Firehouse mourns their 21 year old cat, Maxine

Illness strikes down firefighters' feline queen By Gloria Negri, Globe Staff August 4, 2007

She was born in an alley outside the Oliver Street firehouse, the only survivor of a litter. The firefighters found her when she was 5 weeks old, a scrawny tiger cat, with a mangled tail and one eye barely intact. They fed her and took her to a veterinarian who amputated her tail. They named her Maxine and gave her their hearts, as well as her own miniature condo, they made out of styrofoam and fleece. At the holidays she had her own Christmas tree.

Maxine, the diva of firehouse cats, died after a 21-year reign at Division I Fire Department Headquarters near South Station.

A photo of firehouse cat Maxine hangs at Division I Fire Department Headquarters. Her scratching posts and brush stand as memorials to her 21-year presence at the station.A photo of firehouse cat Maxine hangs at Division I Fire Department Headquarters. Her scratching posts and brush stand as memorials to her 21-year presence at the station. (DAVID L. RYAN/GLOBE STAFF)
Also called Max or Maxie, the petite orange and gray cat was put to sleep Thursday after failing health and the ravages of age made that the only humane thing to do, Lieutenant John Forristall said yesterday.

Members of Engine 1 were mourning, particularly retired firefighter Robert Beals of Wellesley, who was around when she was found hiding in a concrete block in the old firehouse in 1986. She made fast friends even among firefighters who professed to not be cat lovers.

They treated Maxine like a queen and in return, she cuddled up in their coats and on their beds. She rid the old Oliver Street firehouse of mice but had more time for napping when they moved to the rodent-free high-rise station on Purchase Street in the early 1990s.

Maxine was no daredevil, Beals said, and preferred hanging out in the firehouse to riding out to fires. "As soon as the truck lights went on, Maxine ran the other way," he said.

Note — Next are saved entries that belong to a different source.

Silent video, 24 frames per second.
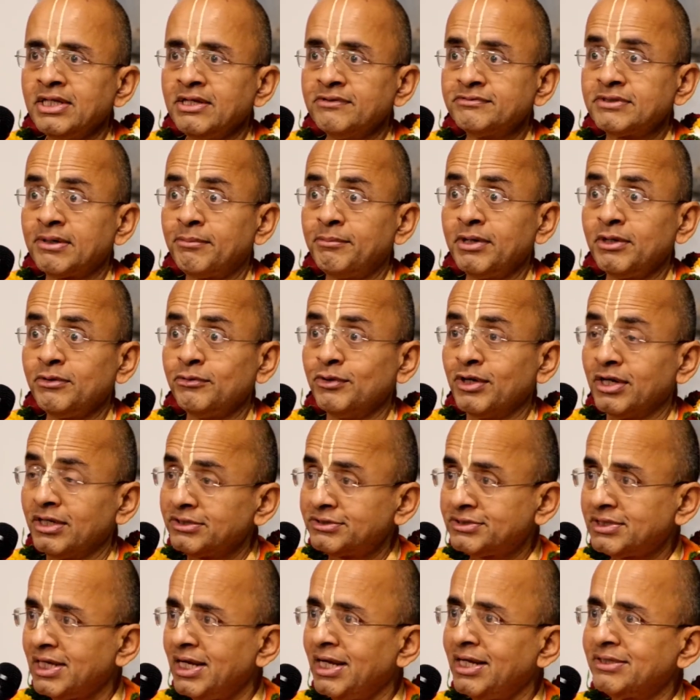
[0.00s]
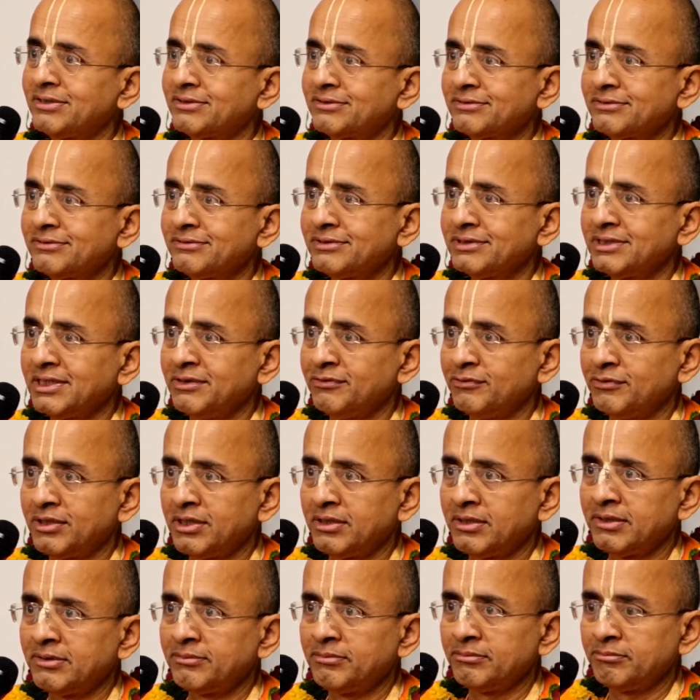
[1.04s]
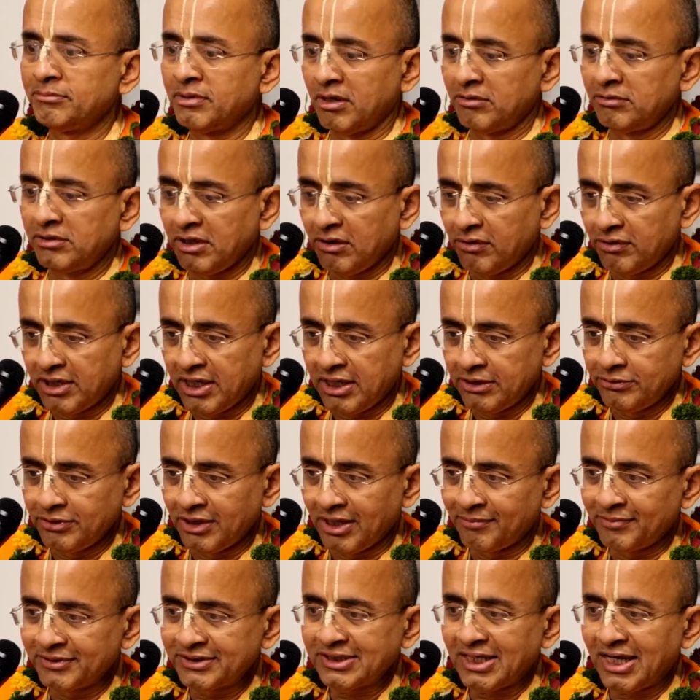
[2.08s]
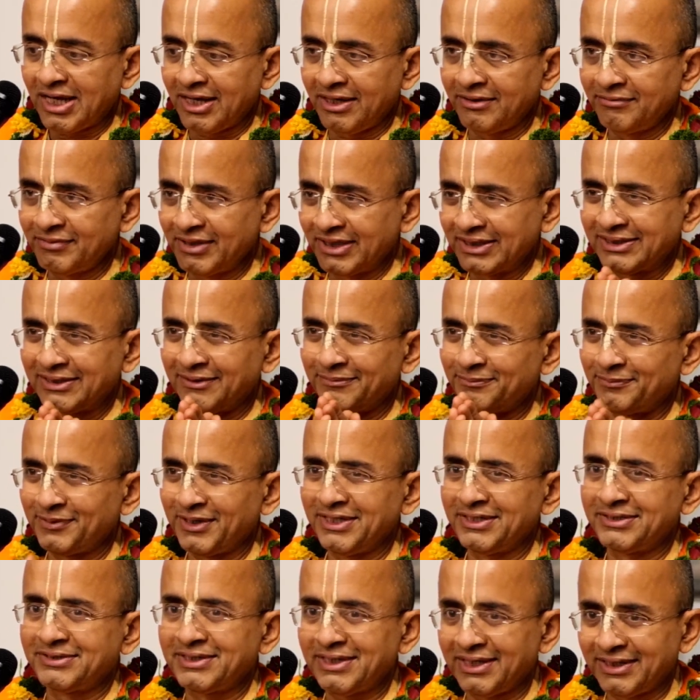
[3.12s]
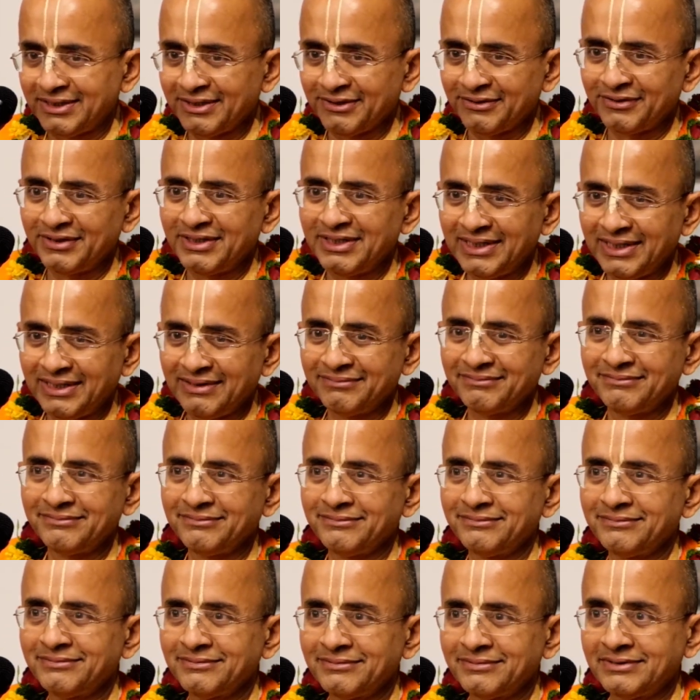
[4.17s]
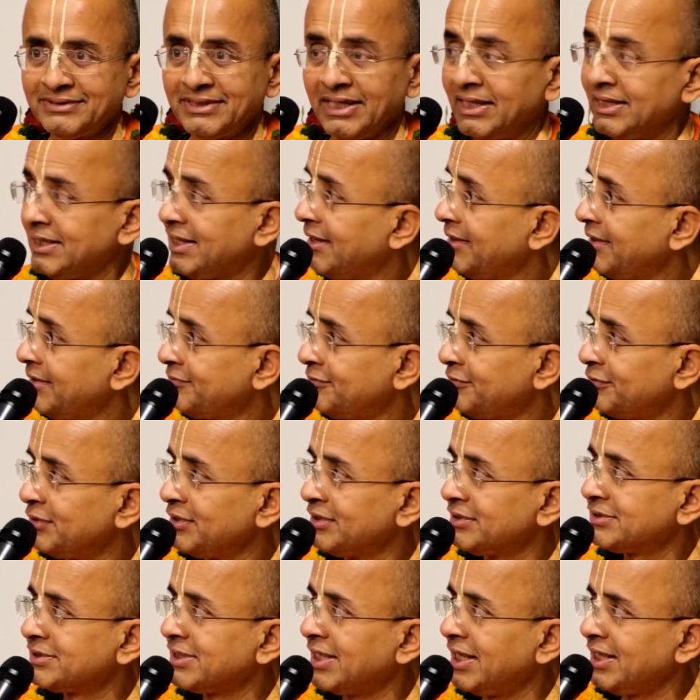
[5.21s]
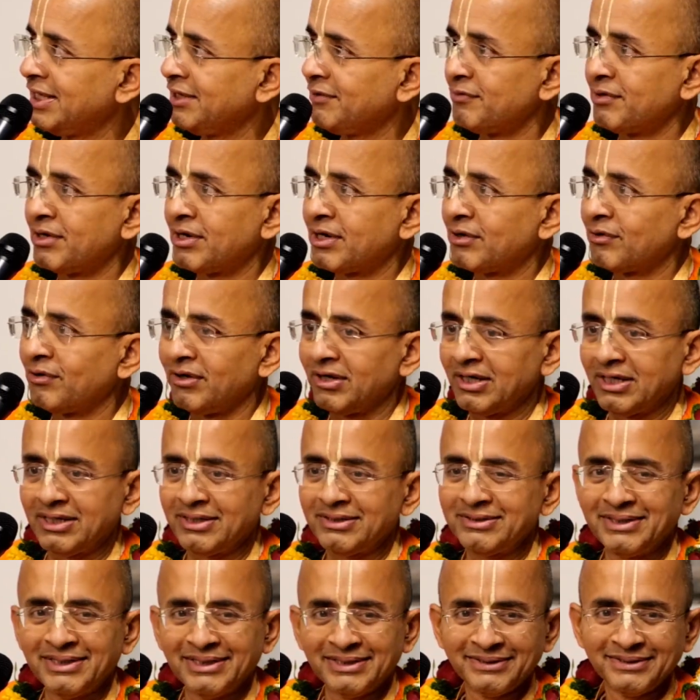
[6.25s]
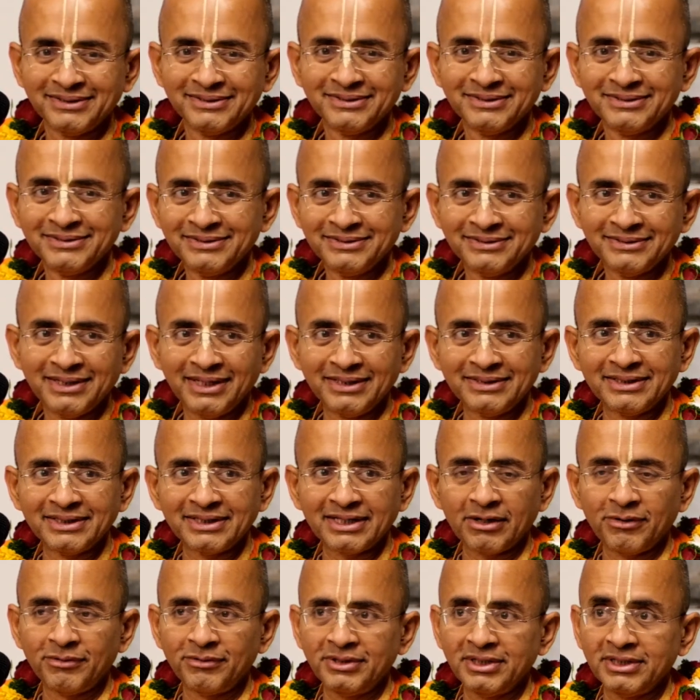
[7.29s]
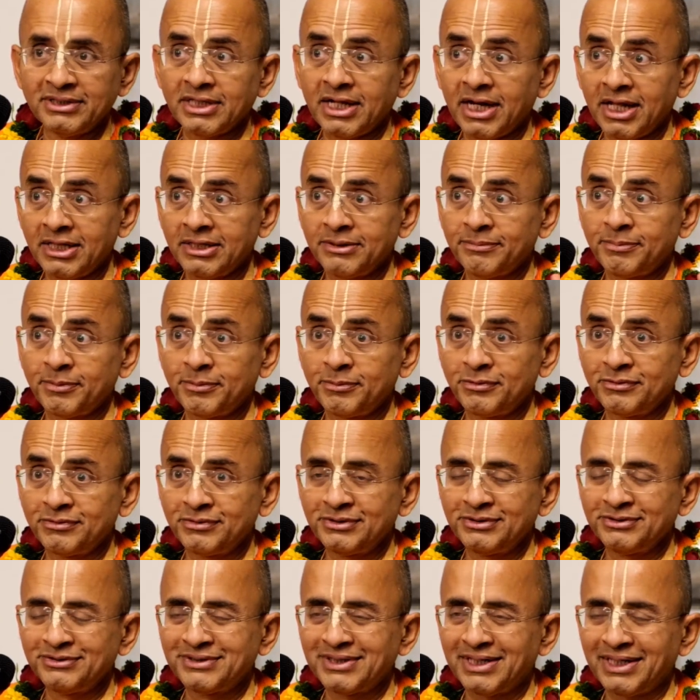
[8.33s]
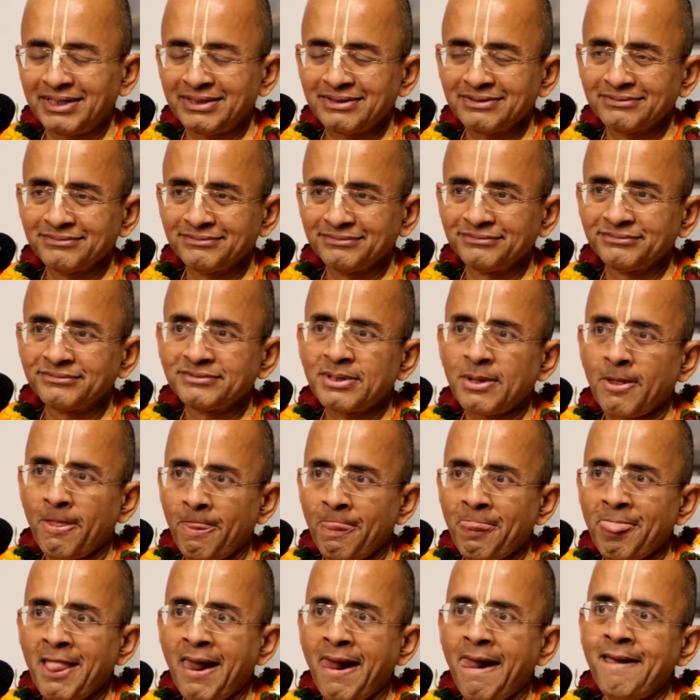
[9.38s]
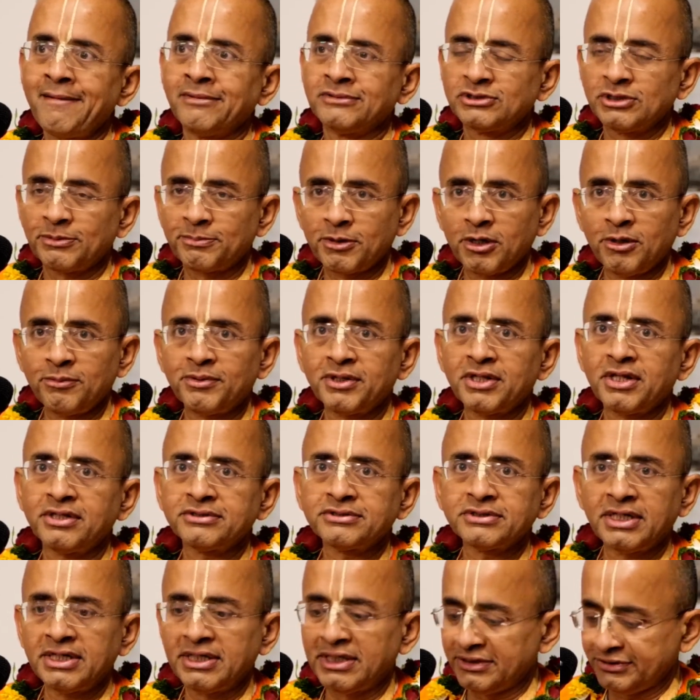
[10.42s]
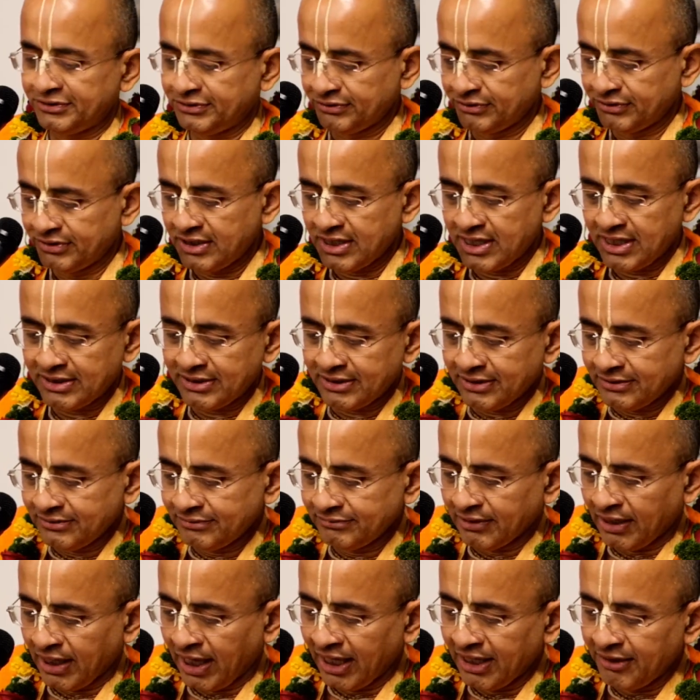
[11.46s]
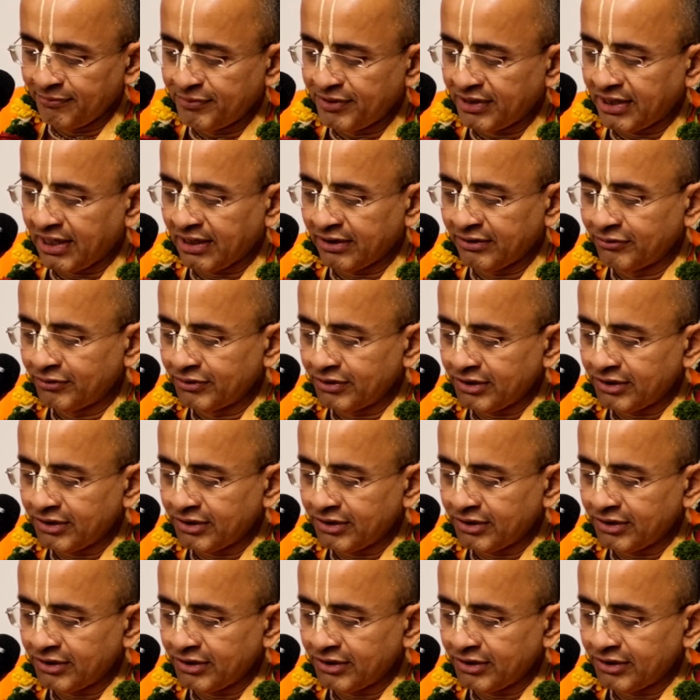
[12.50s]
If somebody wouldn't chant, he would bow down and do namaskar and beg them, please chant the holy name. Still they wouldn't chant, he would roll on the ground. Nityananda Prabhu would do that. So Prabhupada also understood that I better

In the Oliver Street station where she lived for seven years, Maxine fed her wanderlust and became "well-traveled" around Boston, Beals said.

"She'd walk over the footbridge over the Expressway down to Northern Avenue. We had to pick her up in the conductor's booth at South Station a number of times. Once a woman picked her up at an outdoor event and took her home to Framingham. I had to go out and get her the next day."

In the mid-1990s, Maxine had a tumor on her thyroid, Beals said. "We took her to Angell Memorial and they told us it would cost $1,100 to treat her. Everyone in the firehouse contributed, and she was cured."

There were no plans for a memorial for Maxine, he said, nor for a replacement.

But an oil painting of Maxine hangs in Beals's home, a reminder of his feline pal.